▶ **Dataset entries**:
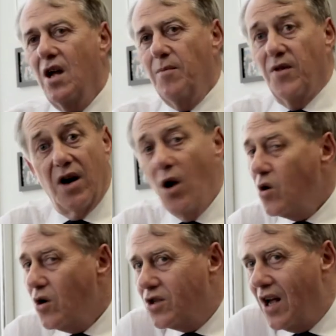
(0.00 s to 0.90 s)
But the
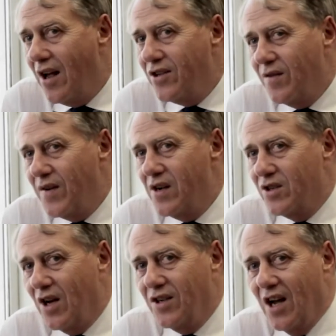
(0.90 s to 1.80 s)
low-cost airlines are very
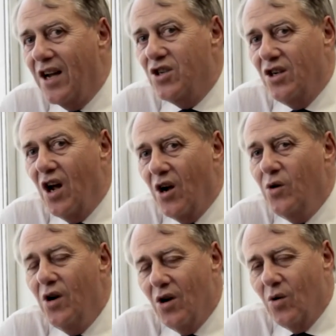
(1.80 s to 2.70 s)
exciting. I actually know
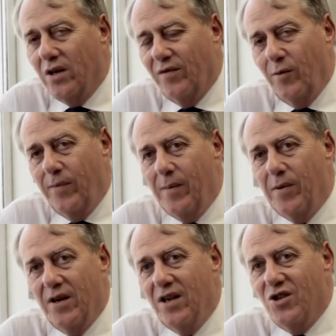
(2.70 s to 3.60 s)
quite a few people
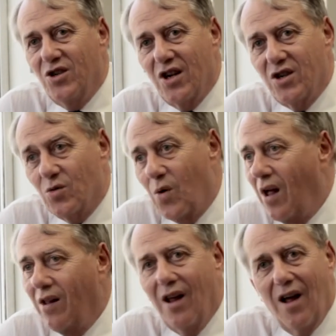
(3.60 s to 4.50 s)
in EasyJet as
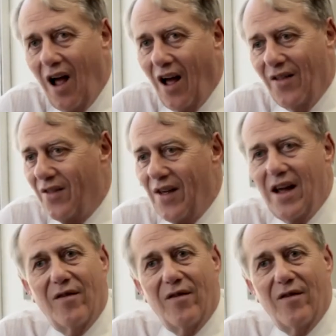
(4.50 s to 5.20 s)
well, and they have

...

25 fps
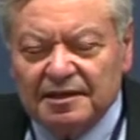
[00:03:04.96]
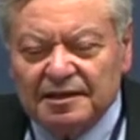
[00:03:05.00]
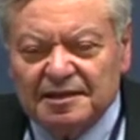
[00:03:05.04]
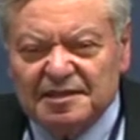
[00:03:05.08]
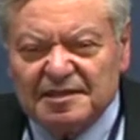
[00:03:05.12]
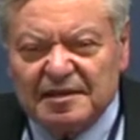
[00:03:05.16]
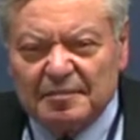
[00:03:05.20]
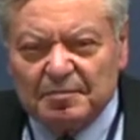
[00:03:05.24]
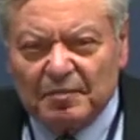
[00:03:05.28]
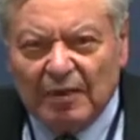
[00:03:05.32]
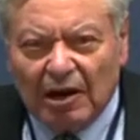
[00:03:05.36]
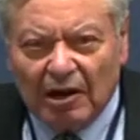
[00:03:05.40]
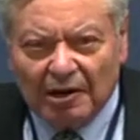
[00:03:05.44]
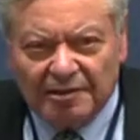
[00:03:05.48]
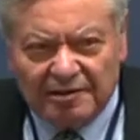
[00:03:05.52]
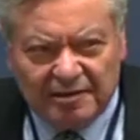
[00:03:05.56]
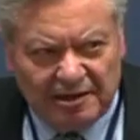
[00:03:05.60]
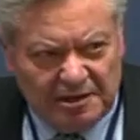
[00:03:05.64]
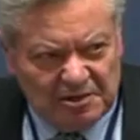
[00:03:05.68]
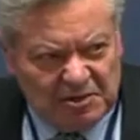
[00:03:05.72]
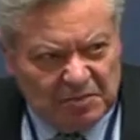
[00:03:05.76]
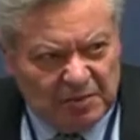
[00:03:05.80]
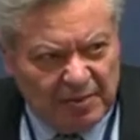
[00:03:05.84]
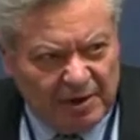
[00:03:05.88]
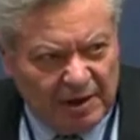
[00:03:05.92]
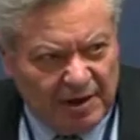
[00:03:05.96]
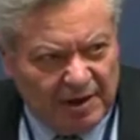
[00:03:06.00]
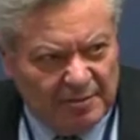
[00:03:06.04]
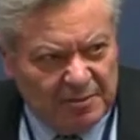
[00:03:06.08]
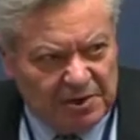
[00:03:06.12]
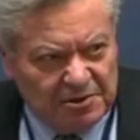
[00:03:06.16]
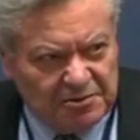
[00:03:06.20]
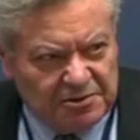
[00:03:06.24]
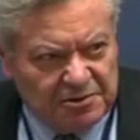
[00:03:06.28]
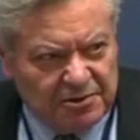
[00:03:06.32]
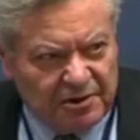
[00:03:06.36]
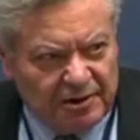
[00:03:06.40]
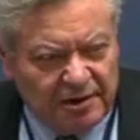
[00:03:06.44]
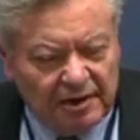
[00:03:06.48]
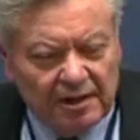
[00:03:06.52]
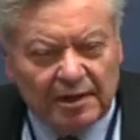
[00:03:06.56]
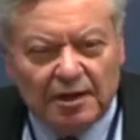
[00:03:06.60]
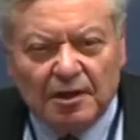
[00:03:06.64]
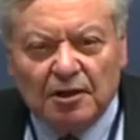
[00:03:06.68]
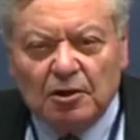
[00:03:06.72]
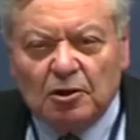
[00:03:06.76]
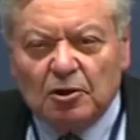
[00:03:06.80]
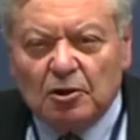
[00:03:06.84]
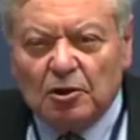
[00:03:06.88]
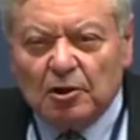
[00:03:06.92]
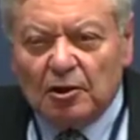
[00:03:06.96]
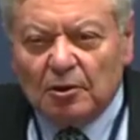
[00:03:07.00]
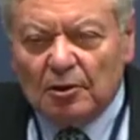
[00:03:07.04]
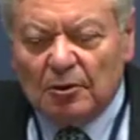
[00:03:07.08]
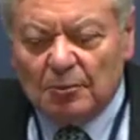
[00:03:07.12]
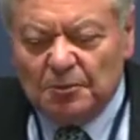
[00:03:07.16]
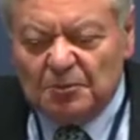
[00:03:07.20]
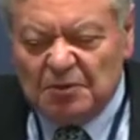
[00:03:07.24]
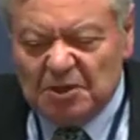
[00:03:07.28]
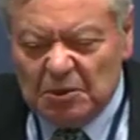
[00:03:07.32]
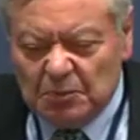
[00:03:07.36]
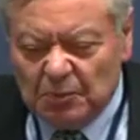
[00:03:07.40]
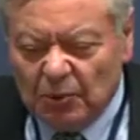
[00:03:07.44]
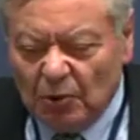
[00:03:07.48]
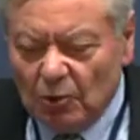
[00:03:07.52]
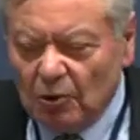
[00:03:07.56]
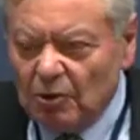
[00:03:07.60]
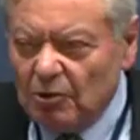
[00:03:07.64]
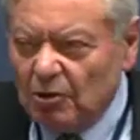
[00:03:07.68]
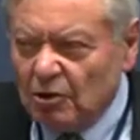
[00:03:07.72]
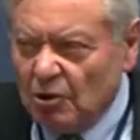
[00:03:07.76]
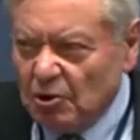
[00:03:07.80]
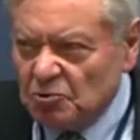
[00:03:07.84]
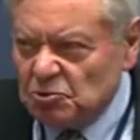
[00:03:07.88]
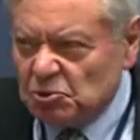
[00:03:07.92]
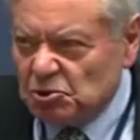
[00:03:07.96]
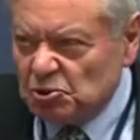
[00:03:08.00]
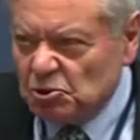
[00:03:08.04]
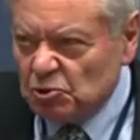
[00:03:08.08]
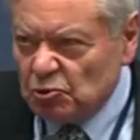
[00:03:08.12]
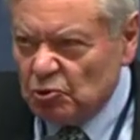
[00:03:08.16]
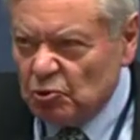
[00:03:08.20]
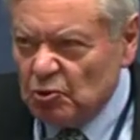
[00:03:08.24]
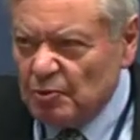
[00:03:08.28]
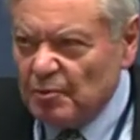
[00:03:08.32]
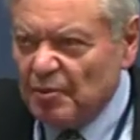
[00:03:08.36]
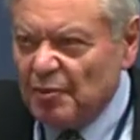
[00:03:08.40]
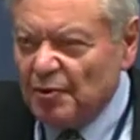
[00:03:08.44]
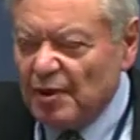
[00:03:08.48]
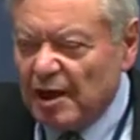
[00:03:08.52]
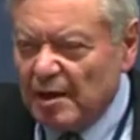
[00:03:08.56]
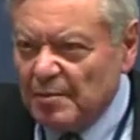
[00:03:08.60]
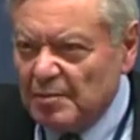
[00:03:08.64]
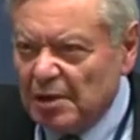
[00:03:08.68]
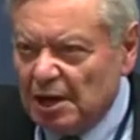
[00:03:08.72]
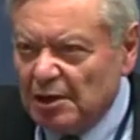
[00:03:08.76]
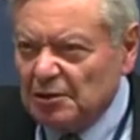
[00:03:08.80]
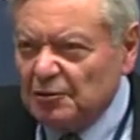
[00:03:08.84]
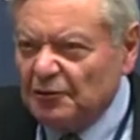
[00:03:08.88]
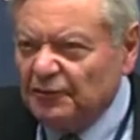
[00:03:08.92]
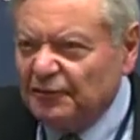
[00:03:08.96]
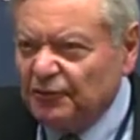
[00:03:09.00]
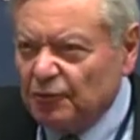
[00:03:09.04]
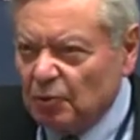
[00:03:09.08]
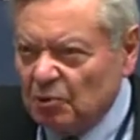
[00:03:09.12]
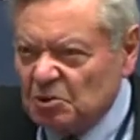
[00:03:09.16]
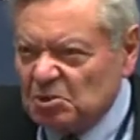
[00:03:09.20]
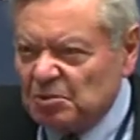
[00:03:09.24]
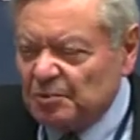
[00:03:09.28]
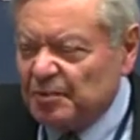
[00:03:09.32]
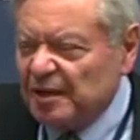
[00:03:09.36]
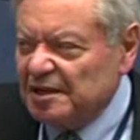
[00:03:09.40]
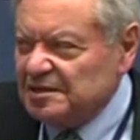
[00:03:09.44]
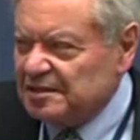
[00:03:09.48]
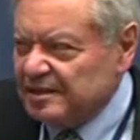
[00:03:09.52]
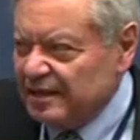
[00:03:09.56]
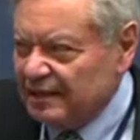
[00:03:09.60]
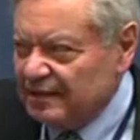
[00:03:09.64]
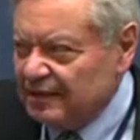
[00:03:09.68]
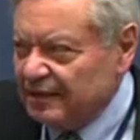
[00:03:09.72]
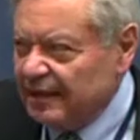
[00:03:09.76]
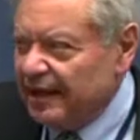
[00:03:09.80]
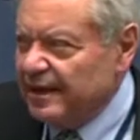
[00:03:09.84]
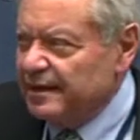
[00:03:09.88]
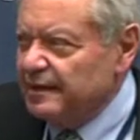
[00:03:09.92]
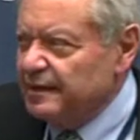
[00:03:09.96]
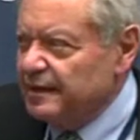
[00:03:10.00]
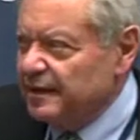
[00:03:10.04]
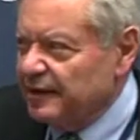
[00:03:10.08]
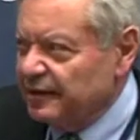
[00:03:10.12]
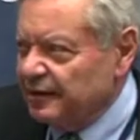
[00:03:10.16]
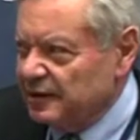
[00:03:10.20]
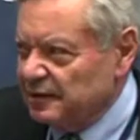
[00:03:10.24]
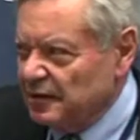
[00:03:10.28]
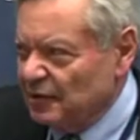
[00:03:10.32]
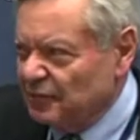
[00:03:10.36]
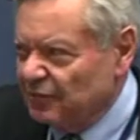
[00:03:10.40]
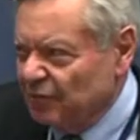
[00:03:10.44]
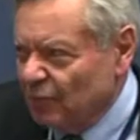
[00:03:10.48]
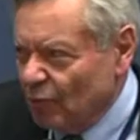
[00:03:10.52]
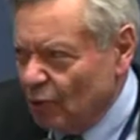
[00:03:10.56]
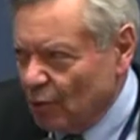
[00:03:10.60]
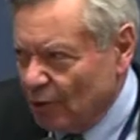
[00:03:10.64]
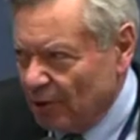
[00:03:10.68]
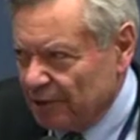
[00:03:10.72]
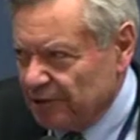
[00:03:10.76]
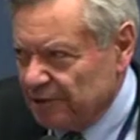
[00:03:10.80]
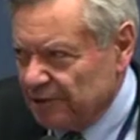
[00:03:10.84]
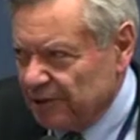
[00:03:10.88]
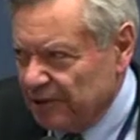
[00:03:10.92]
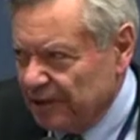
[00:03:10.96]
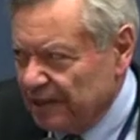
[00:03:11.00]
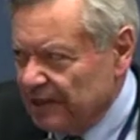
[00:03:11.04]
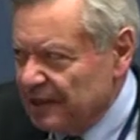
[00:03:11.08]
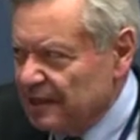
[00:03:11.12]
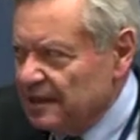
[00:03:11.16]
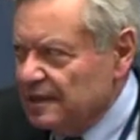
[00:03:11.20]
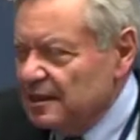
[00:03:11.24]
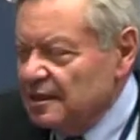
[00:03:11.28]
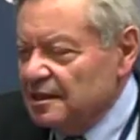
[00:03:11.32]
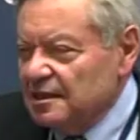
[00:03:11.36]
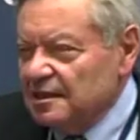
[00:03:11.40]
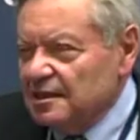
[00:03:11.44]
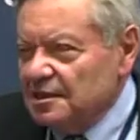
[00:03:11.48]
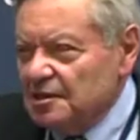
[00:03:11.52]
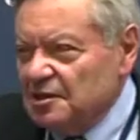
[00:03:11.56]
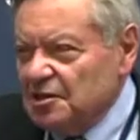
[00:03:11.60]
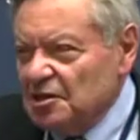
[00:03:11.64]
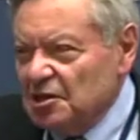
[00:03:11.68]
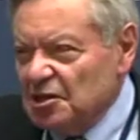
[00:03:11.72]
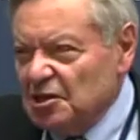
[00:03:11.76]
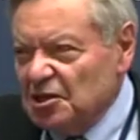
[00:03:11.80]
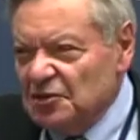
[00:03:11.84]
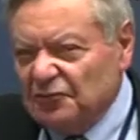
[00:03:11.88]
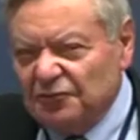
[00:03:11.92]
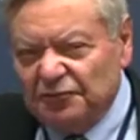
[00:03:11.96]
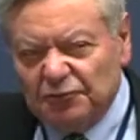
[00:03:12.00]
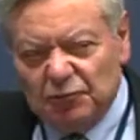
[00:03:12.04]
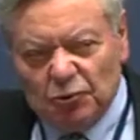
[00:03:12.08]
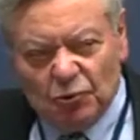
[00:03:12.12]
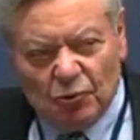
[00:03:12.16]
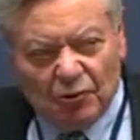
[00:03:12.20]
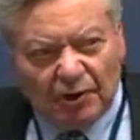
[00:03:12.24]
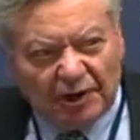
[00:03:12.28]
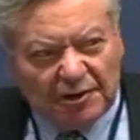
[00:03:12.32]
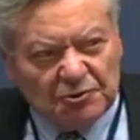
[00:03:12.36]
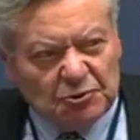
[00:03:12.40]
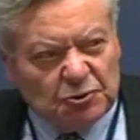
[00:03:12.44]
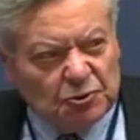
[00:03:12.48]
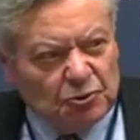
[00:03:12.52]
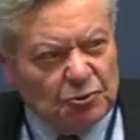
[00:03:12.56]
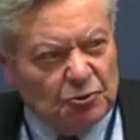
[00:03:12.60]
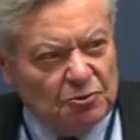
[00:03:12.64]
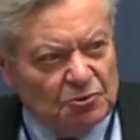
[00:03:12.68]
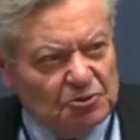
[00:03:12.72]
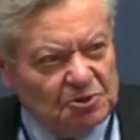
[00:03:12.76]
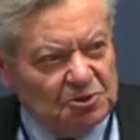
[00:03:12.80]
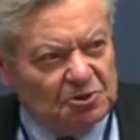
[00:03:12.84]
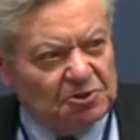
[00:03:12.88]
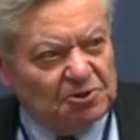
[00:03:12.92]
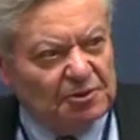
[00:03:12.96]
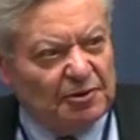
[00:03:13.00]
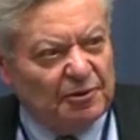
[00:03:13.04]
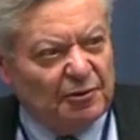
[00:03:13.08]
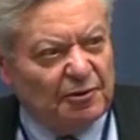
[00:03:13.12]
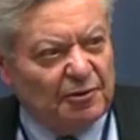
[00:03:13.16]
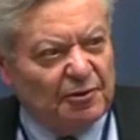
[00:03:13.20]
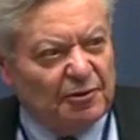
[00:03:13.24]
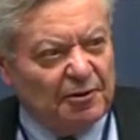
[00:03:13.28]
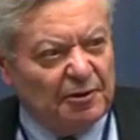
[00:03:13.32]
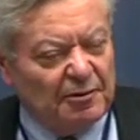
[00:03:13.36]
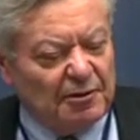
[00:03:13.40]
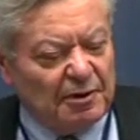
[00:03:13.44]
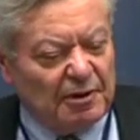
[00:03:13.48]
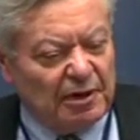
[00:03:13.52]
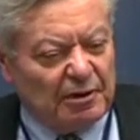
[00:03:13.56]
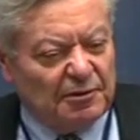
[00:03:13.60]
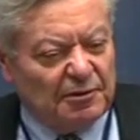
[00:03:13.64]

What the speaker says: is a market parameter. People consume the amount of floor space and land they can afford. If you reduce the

▶ **ASSIGNMENT**: Go down the entries above from the line containing "[00:03:13.56]" to the line containing "What the speaker" and write out each line exactly, leaving pictures out.

▶ **EXERCISE OUTPUT**:
[00:03:13.56]
[00:03:13.60]
[00:03:13.64]

What the speaker says: is a market parameter. People consume the amount of floor space and land they can afford. If you reduce the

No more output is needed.